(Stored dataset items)
———

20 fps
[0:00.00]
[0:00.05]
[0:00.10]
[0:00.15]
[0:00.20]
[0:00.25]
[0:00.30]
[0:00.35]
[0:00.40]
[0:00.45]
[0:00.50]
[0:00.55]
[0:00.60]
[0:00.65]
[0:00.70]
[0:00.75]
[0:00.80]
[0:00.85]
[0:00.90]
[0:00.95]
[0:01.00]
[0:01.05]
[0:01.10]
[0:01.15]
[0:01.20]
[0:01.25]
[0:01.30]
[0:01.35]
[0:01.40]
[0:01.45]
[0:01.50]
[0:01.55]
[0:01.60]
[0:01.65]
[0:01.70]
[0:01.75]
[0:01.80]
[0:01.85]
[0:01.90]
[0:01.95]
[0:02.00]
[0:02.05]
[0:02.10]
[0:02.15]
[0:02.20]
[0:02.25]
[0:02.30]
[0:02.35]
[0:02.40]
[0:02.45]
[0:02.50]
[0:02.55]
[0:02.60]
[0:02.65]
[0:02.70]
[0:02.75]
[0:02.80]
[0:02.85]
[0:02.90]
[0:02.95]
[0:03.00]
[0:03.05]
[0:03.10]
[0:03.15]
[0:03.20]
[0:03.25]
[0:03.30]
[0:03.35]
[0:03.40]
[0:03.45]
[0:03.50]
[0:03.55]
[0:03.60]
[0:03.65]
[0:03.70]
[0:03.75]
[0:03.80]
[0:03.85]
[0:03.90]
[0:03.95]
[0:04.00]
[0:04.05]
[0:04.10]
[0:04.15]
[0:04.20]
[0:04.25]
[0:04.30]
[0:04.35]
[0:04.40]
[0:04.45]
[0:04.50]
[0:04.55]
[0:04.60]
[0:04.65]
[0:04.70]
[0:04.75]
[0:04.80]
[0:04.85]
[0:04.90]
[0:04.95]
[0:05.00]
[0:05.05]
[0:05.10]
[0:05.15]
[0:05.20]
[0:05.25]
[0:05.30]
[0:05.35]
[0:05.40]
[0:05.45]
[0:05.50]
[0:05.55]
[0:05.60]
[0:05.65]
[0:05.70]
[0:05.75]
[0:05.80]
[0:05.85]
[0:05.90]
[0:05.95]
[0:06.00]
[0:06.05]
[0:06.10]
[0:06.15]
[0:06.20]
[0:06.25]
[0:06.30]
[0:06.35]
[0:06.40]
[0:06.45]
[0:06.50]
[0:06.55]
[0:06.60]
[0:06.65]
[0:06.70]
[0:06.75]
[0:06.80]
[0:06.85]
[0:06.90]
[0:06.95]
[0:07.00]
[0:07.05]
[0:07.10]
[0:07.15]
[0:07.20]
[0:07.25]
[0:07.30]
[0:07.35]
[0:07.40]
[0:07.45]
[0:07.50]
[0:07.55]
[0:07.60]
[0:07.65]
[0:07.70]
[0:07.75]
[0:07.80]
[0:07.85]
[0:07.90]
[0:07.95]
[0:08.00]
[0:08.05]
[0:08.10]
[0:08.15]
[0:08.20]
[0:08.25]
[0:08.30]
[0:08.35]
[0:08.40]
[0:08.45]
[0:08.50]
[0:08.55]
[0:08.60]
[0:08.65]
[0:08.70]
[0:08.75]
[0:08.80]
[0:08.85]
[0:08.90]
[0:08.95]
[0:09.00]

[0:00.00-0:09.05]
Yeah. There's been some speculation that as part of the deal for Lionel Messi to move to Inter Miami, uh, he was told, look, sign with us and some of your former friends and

———

Aim of the task
Give back each entry exactly as it was written.

Answer space
20 fps
[0:00.00]
[0:00.05]
[0:00.10]
[0:00.15]
[0:00.20]
[0:00.25]
[0:00.30]
[0:00.35]
[0:00.40]
[0:00.45]
[0:00.50]
[0:00.55]
[0:00.60]
[0:00.65]
[0:00.70]
[0:00.75]
[0:00.80]
[0:00.85]
[0:00.90]
[0:00.95]
[0:01.00]
[0:01.05]
[0:01.10]
[0:01.15]
[0:01.20]
[0:01.25]
[0:01.30]
[0:01.35]
[0:01.40]
[0:01.45]
[0:01.50]
[0:01.55]
[0:01.60]
[0:01.65]
[0:01.70]
[0:01.75]
[0:01.80]
[0:01.85]
[0:01.90]
[0:01.95]
[0:02.00]
[0:02.05]
[0:02.10]
[0:02.15]
[0:02.20]
[0:02.25]
[0:02.30]
[0:02.35]
[0:02.40]
[0:02.45]
[0:02.50]
[0:02.55]
[0:02.60]
[0:02.65]
[0:02.70]
[0:02.75]
[0:02.80]
[0:02.85]
[0:02.90]
[0:02.95]
[0:03.00]
[0:03.05]
[0:03.10]
[0:03.15]
[0:03.20]
[0:03.25]
[0:03.30]
[0:03.35]
[0:03.40]
[0:03.45]
[0:03.50]
[0:03.55]
[0:03.60]
[0:03.65]
[0:03.70]
[0:03.75]
[0:03.80]
[0:03.85]
[0:03.90]
[0:03.95]
[0:04.00]
[0:04.05]
[0:04.10]
[0:04.15]
[0:04.20]
[0:04.25]
[0:04.30]
[0:04.35]
[0:04.40]
[0:04.45]
[0:04.50]
[0:04.55]
[0:04.60]
[0:04.65]
[0:04.70]
[0:04.75]
[0:04.80]
[0:04.85]
[0:04.90]
[0:04.95]
[0:05.00]
[0:05.05]
[0:05.10]
[0:05.15]
[0:05.20]
[0:05.25]
[0:05.30]
[0:05.35]
[0:05.40]
[0:05.45]
[0:05.50]
[0:05.55]
[0:05.60]
[0:05.65]
[0:05.70]
[0:05.75]
[0:05.80]
[0:05.85]
[0:05.90]
[0:05.95]
[0:06.00]
[0:06.05]
[0:06.10]
[0:06.15]
[0:06.20]
[0:06.25]
[0:06.30]
[0:06.35]
[0:06.40]
[0:06.45]
[0:06.50]
[0:06.55]
[0:06.60]
[0:06.65]
[0:06.70]
[0:06.75]
[0:06.80]
[0:06.85]
[0:06.90]
[0:06.95]
[0:07.00]
[0:07.05]
[0:07.10]
[0:07.15]
[0:07.20]
[0:07.25]
[0:07.30]
[0:07.35]
[0:07.40]
[0:07.45]
[0:07.50]
[0:07.55]
[0:07.60]
[0:07.65]
[0:07.70]
[0:07.75]
[0:07.80]
[0:07.85]
[0:07.90]
[0:07.95]
[0:08.00]
[0:08.05]
[0:08.10]
[0:08.15]
[0:08.20]
[0:08.25]
[0:08.30]
[0:08.35]
[0:08.40]
[0:08.45]
[0:08.50]
[0:08.55]
[0:08.60]
[0:08.65]
[0:08.70]
[0:08.75]
[0:08.80]
[0:08.85]
[0:08.90]
[0:08.95]
[0:09.00]

[0:00.00-0:09.05]
Yeah. There's been some speculation that as part of the deal for Lionel Messi to move to Inter Miami, uh, he was told, look, sign with us and some of your former friends and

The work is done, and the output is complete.